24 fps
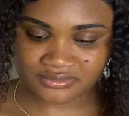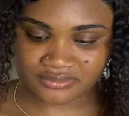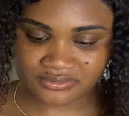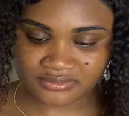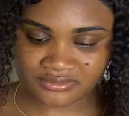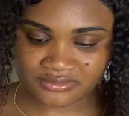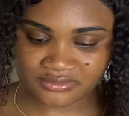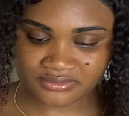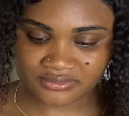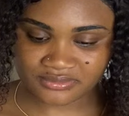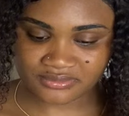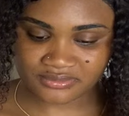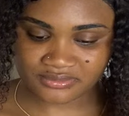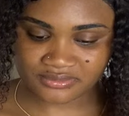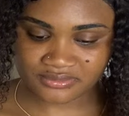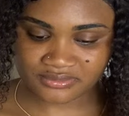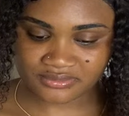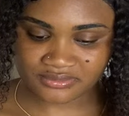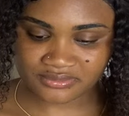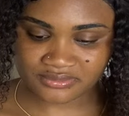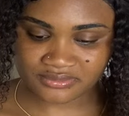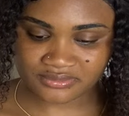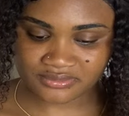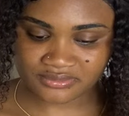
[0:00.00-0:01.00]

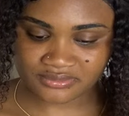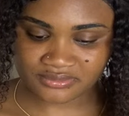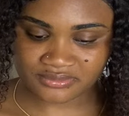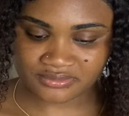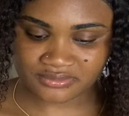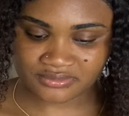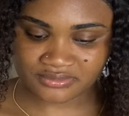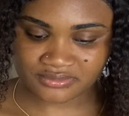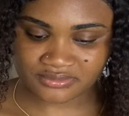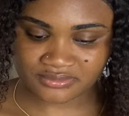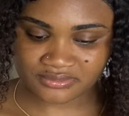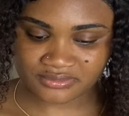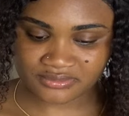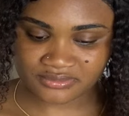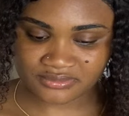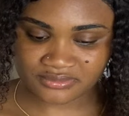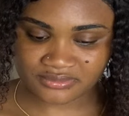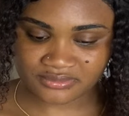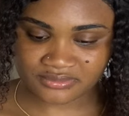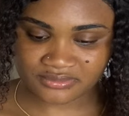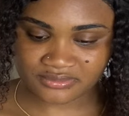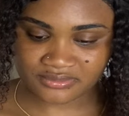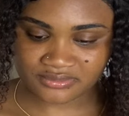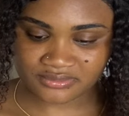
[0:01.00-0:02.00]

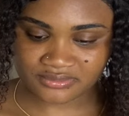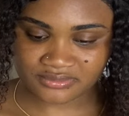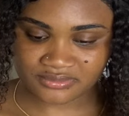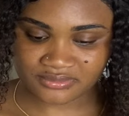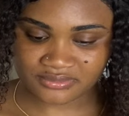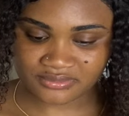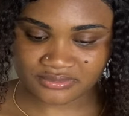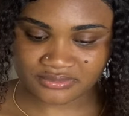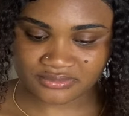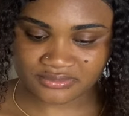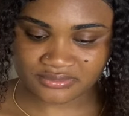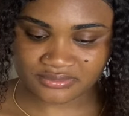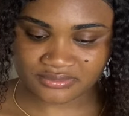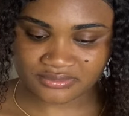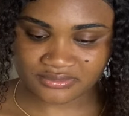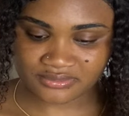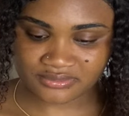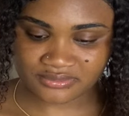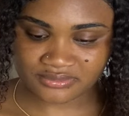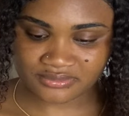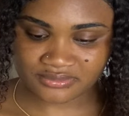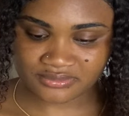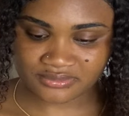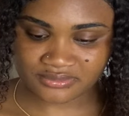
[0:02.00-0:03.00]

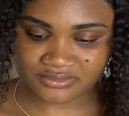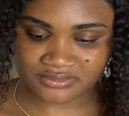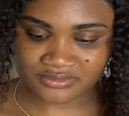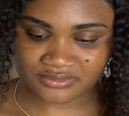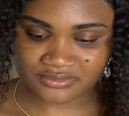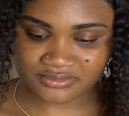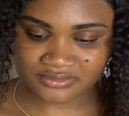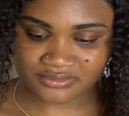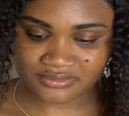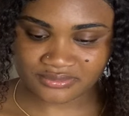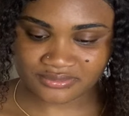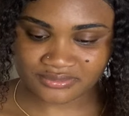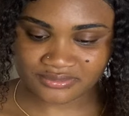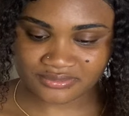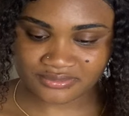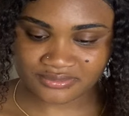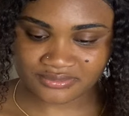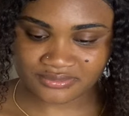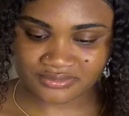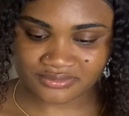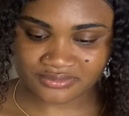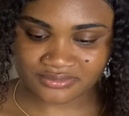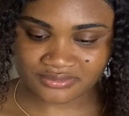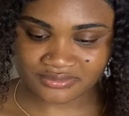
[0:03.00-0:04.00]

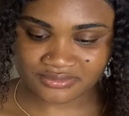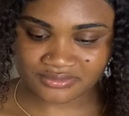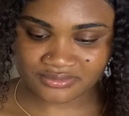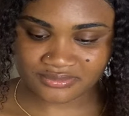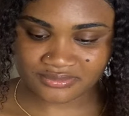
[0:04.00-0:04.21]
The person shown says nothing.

What to work on — Each line above must be repeated exactly in the answer, with pictures omitted.

Answer space —
24 fps
[0:00.00-0:01.00]

[0:01.00-0:02.00]

[0:02.00-0:03.00]

[0:03.00-0:04.00]

[0:04.00-0:04.21]
The person shown says nothing.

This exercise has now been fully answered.